In this case, ADG has the largest impact on both cost reduction and throughput. Improvement in sow mortality and farrowing rate has a limited impact on cost and throughput.
|*Utilities cost $0.05/pig/week, maintenance = 2% of building cost/year, taxes = $1,000 depreciation over 15 years. Financing of 100% of value of the facilities.|
Do Your Homework
Before undertaking a health improvement program, Luc Dufresne, DVM with PIC, Inc. suggests a thorough evaluation of your system.
“Putting a value on health improvement is not an easy task. You must resist generalizations to avoid creating false expectations.” His checklist includes:
Final product: Weaned pigs, market hogs, replacement animals, etc.
Performance data: Identify traits that need attention.
System capacity: Sell by fixed weight or fixed time; where are the bottlenecks?
Cost of production: Consider fixed and variable costs to identify areas of cost savings.
Health status/history: Document all diseases and outbreaks and their impact on cost of production.
Pathogens: It is critical to understand the host, environmental characteristics, pathogenesis of the agent, duration of shedding, latency and viability of the agent. Answer this question: “Do we know enough about the disease agent to eliminate it and keep it out?”

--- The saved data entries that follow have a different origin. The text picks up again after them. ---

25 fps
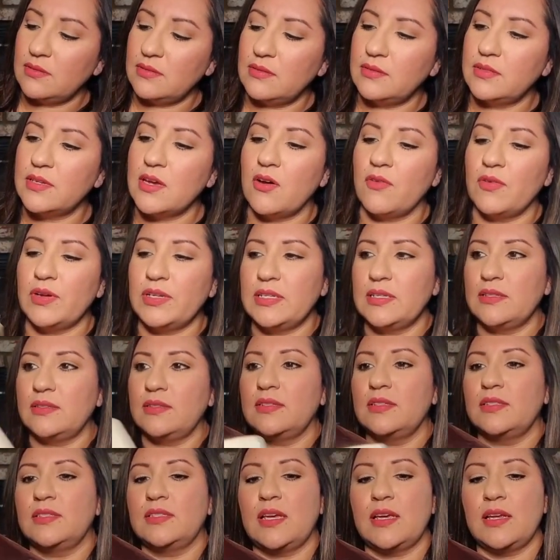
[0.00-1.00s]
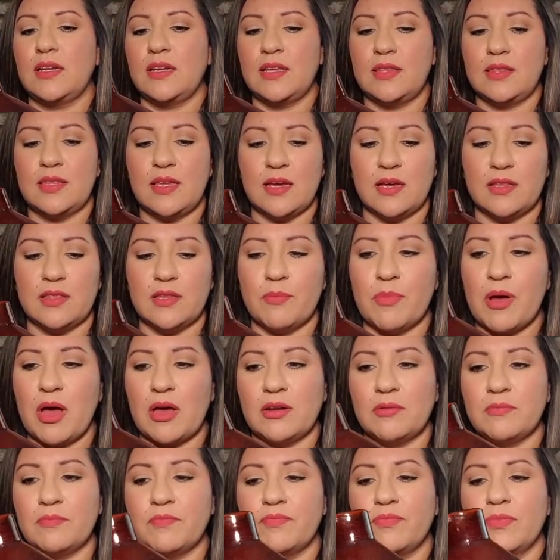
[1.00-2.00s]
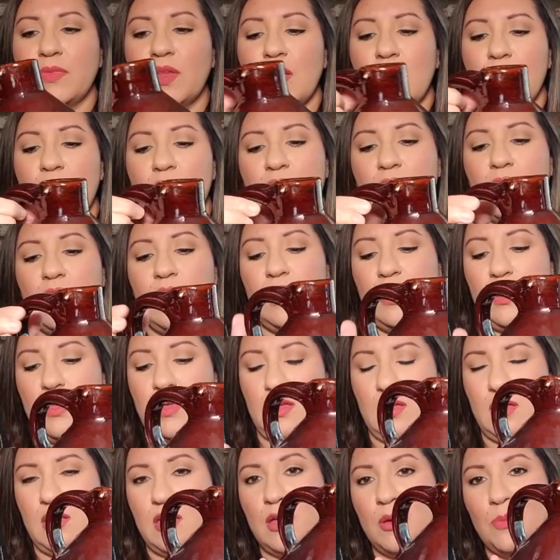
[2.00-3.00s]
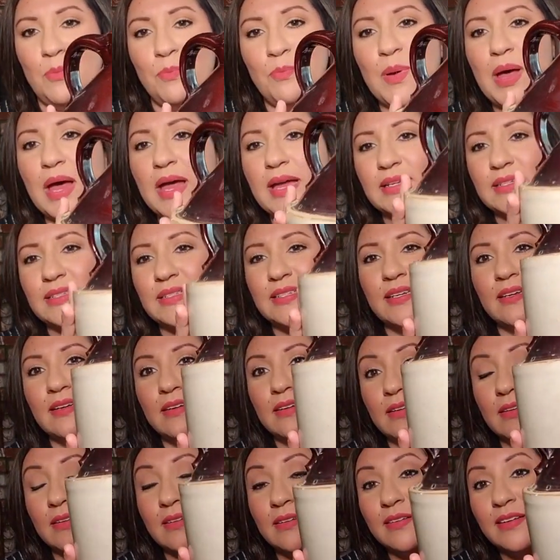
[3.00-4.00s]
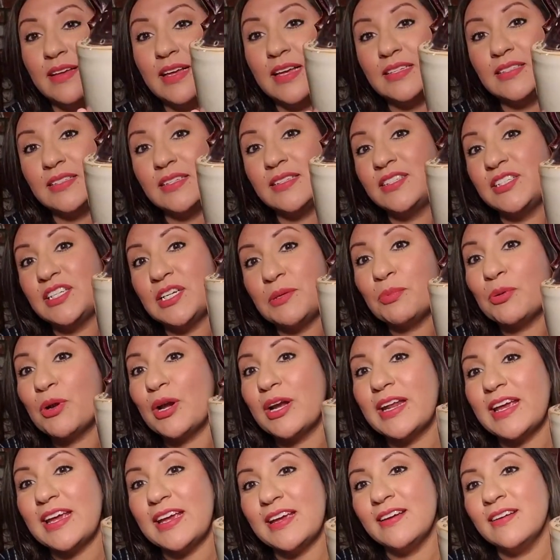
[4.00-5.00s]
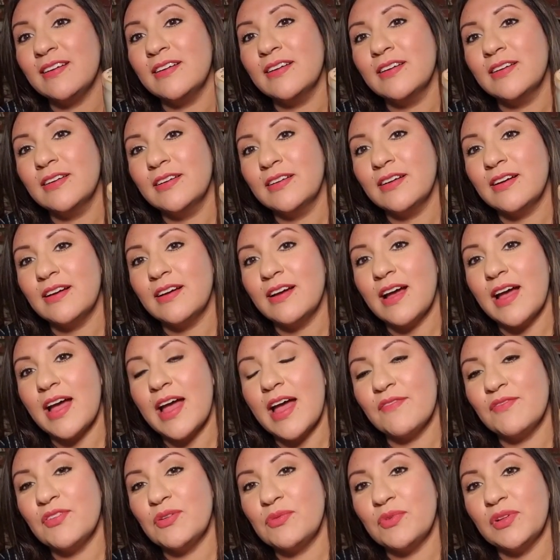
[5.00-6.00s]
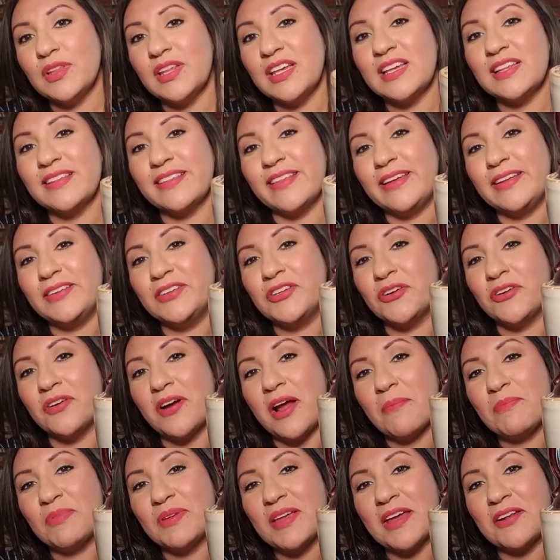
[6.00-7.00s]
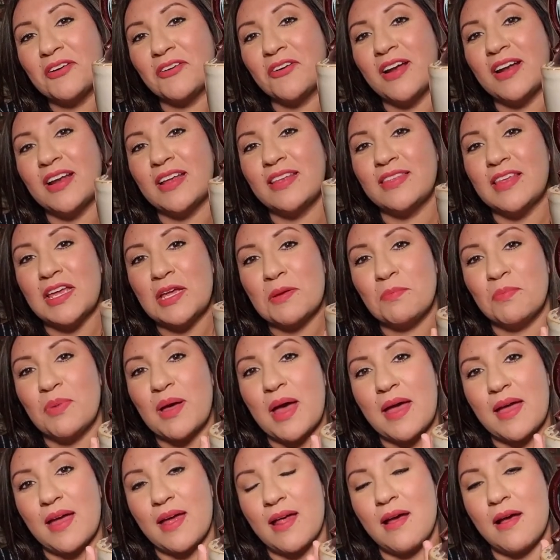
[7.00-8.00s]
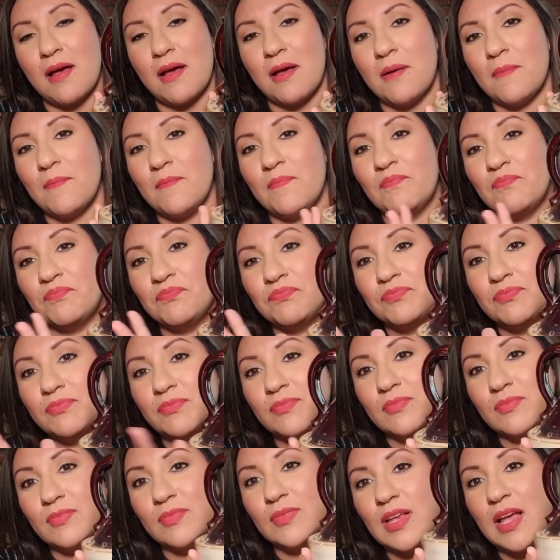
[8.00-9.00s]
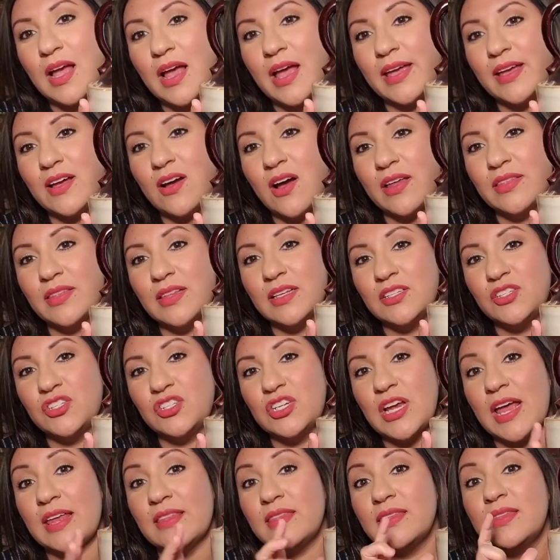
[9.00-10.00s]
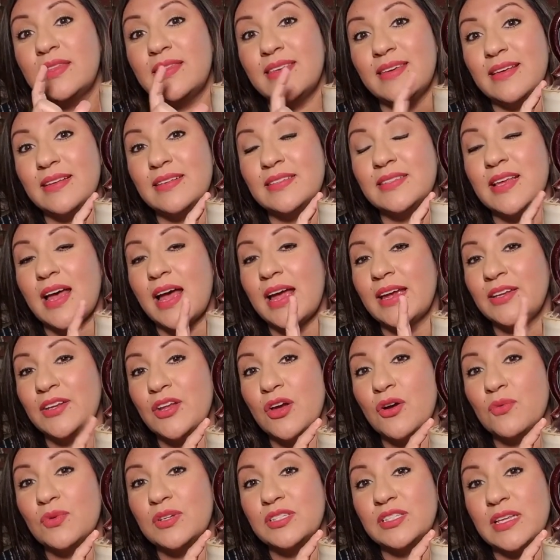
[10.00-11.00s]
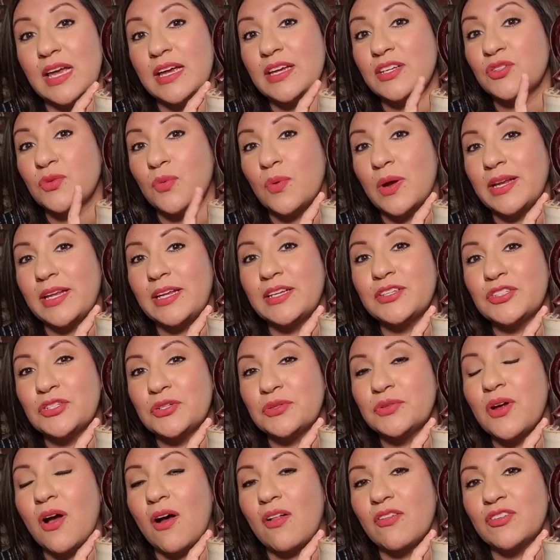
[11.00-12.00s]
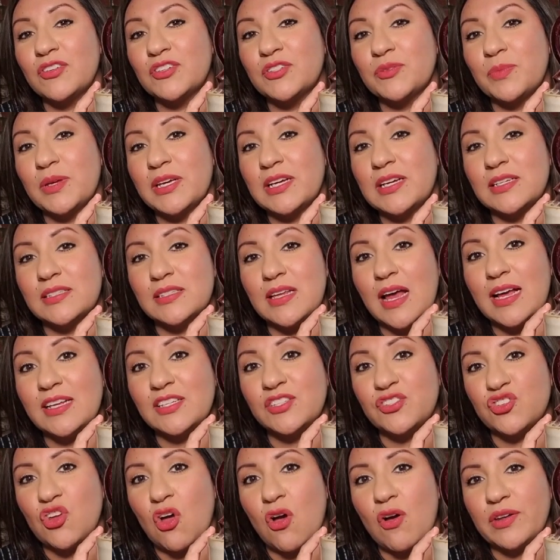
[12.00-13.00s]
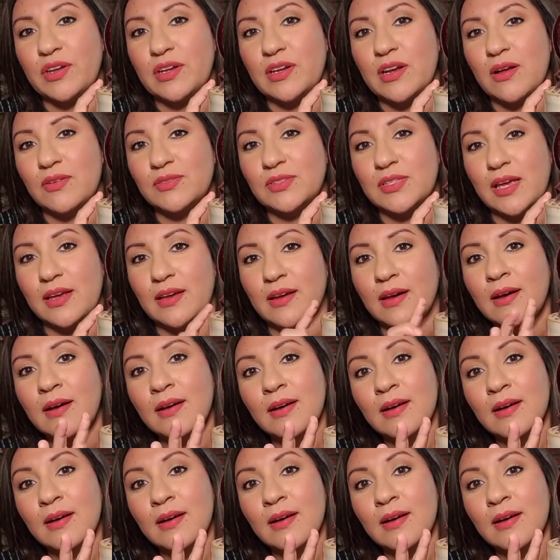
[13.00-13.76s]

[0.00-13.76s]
No, it doesn't say anything on the bottom. But isn't she pretty? I haven't really cleaned her up yet or anything, but I got this, and this I know was like $22 because I saw it and I was like,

Facility design: Plan pig flow during the health upgrade. Facility design will influence downtime and the need for extra facilities during the project.
Impact on genetic potential: If a new genetic supplier is necessary to reach a new health status, it is also important to evaluate the impact the change will have on overall production performance.
Biosecurity assessment: Assuming an improved health status can be attained, it is important to assess the risk of reintroducing any pathogens over time. Consider all traffic patterns, hog density, prevailing winds/aerial spread, etc.
Facility costs and interest rates: “Cost of facilities and interest rates on loans to finance buildings and equipment will impact the cost of a project where depopulation and/or downtime of facilities are required,” Dufresne notes. The table below illustrates the cost/week of leaving growing pig facilities sit empty, using various facility costs and interest rates.
In addition, Dufresne suggests calculating the costs associated with the health improvement program:
Medication costs: Vaccines, antibiotics, disinfectants, insecticides, etc.
Diagnostic tests: Serology, bacteriology, virology, necropsy; ask your veterinarian for estimates.
Inventory adjustments: Costs associated with changes in inventory, loss of throughput and revenue.
Facility rental: Costs of off-site breeding, partial depopulation, segregated early weaning, etc.
Personnel: Extra full-time or part-time help.
Downtime: Calculate all added costs and revenue loss associated with the project.